Le partage verbal des biens mobiliers
Le coût du partage de la communauté après divorce est influencé par la nature des biens. Un ouvrage dédié au divorce affirme : " Le partage pourra donc être seulement verbal, et dans ce cas, il n'y aura pas de droit d'enregistrement à payer ni de frais de notaire.
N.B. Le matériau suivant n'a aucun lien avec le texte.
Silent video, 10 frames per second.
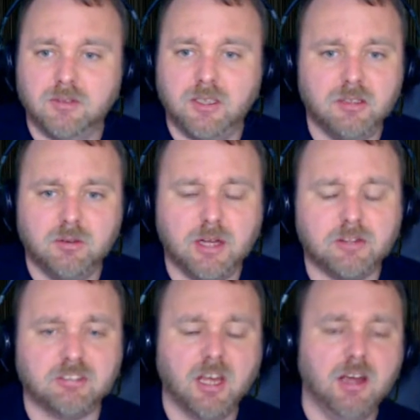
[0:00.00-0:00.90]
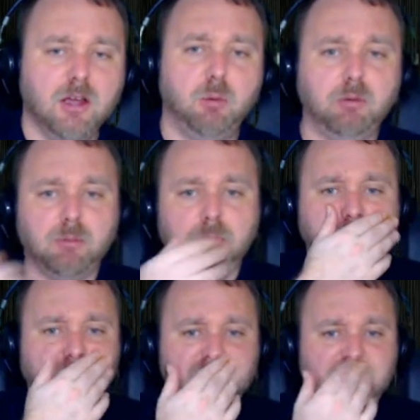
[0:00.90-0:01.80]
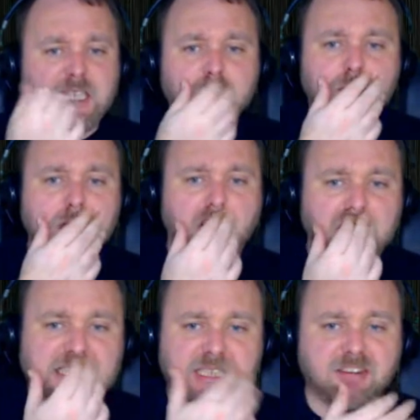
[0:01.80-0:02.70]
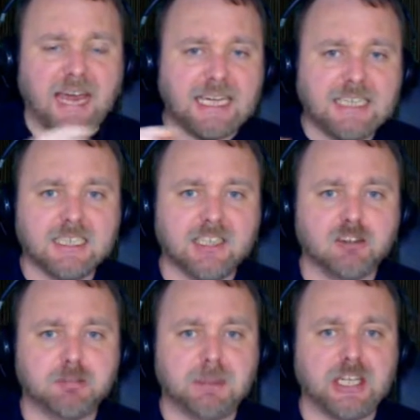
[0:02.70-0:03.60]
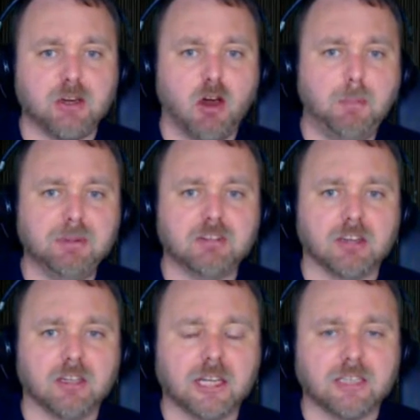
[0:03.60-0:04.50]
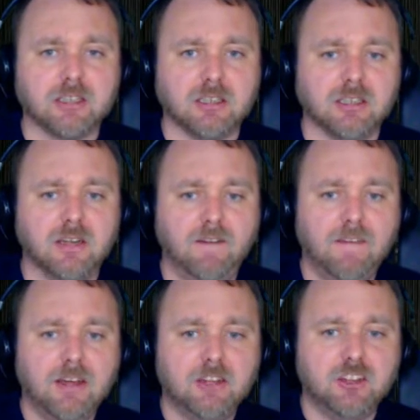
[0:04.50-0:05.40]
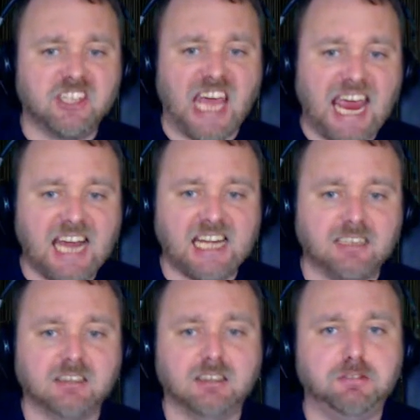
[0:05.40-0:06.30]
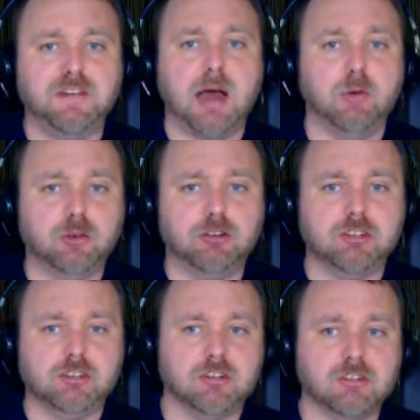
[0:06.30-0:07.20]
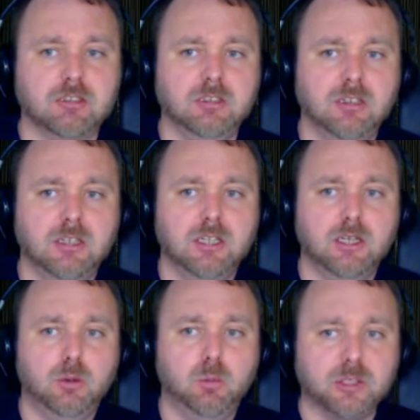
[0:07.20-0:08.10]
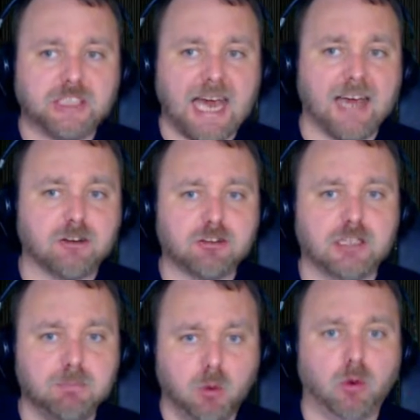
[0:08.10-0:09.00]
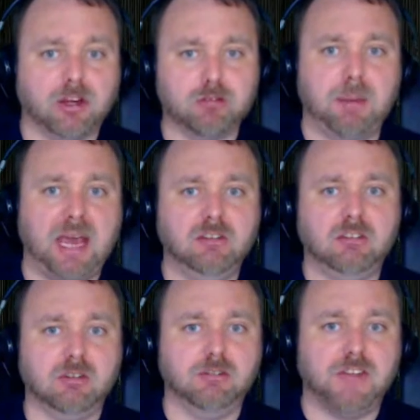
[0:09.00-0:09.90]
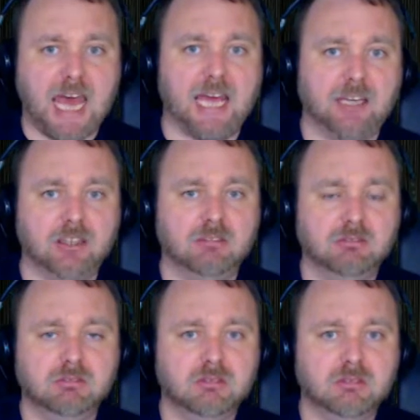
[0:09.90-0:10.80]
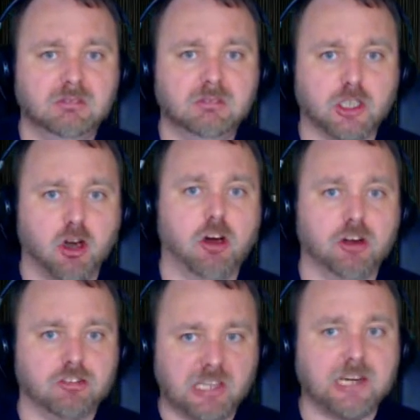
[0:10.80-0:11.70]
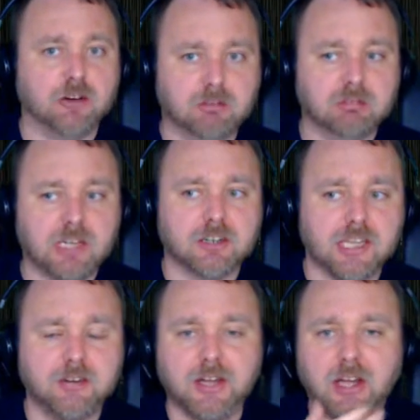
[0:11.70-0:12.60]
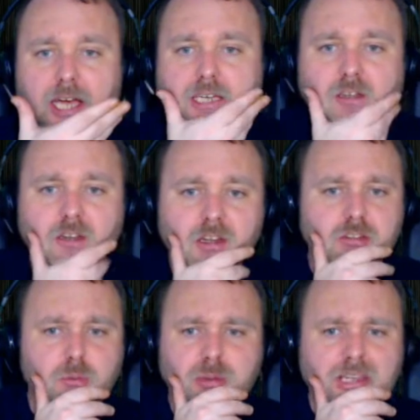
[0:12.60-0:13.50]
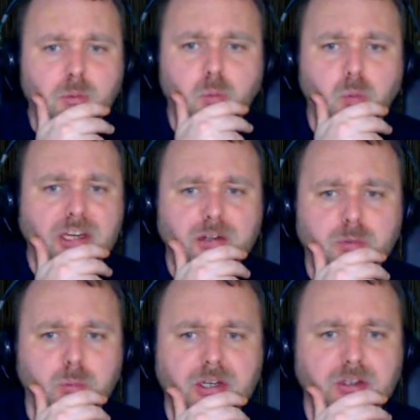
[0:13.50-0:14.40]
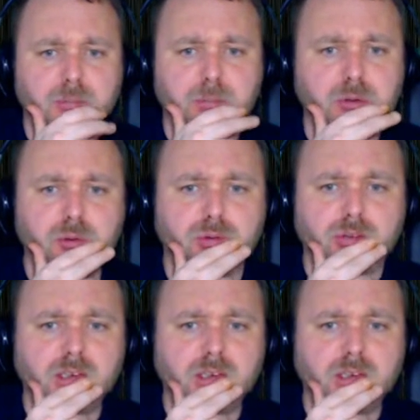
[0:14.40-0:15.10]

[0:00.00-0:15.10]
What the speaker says: No, it's, you know, well, for video cards, if anything, it's been the opposite. Like the 1080 Founders Edition was actually more expensive than the cards later down the line. It's really a weird move.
Si le partage ne porte que sur des biens mobiliers, un partage écrit (avec ou sans notaire) peut-être choisi mais il peut être seulement verbal (art.635-1 7° Code général des impôts) ".
Ma question : dans le cas d'un divorce par consentement mutuel concernant un couple marié sous le régime matrimonial de la communauté de biens réduite aux acquêts, et sachant que tous les biens sont communs aux deux époux, est-il possible que lors de la liquidation du régime matrimonial par le notaire,
- une partie des biens, en l'occurrence les biens immobiliers (résidences principale et secondaire), fasse l'objet d'un droit de partage écrit,
- tandis que tous les autres biens, c'est-à-dire les biens mobiliers (meubles, véhicules, épargne, assurances-vie, etc.), fassent l'objet d'un partage verbal et ne soient donc pas soumis à un droit de partage ?
Dans l'affirmative, comment procéder concrètement vis-à-vis notamment du notaire, voire de l'avocat, lors de la liquidation du régime matrimonial ?
Pouvez-vous m'éclairer à ce sujet ?
Avec tous mes remerciements pour vos réponses.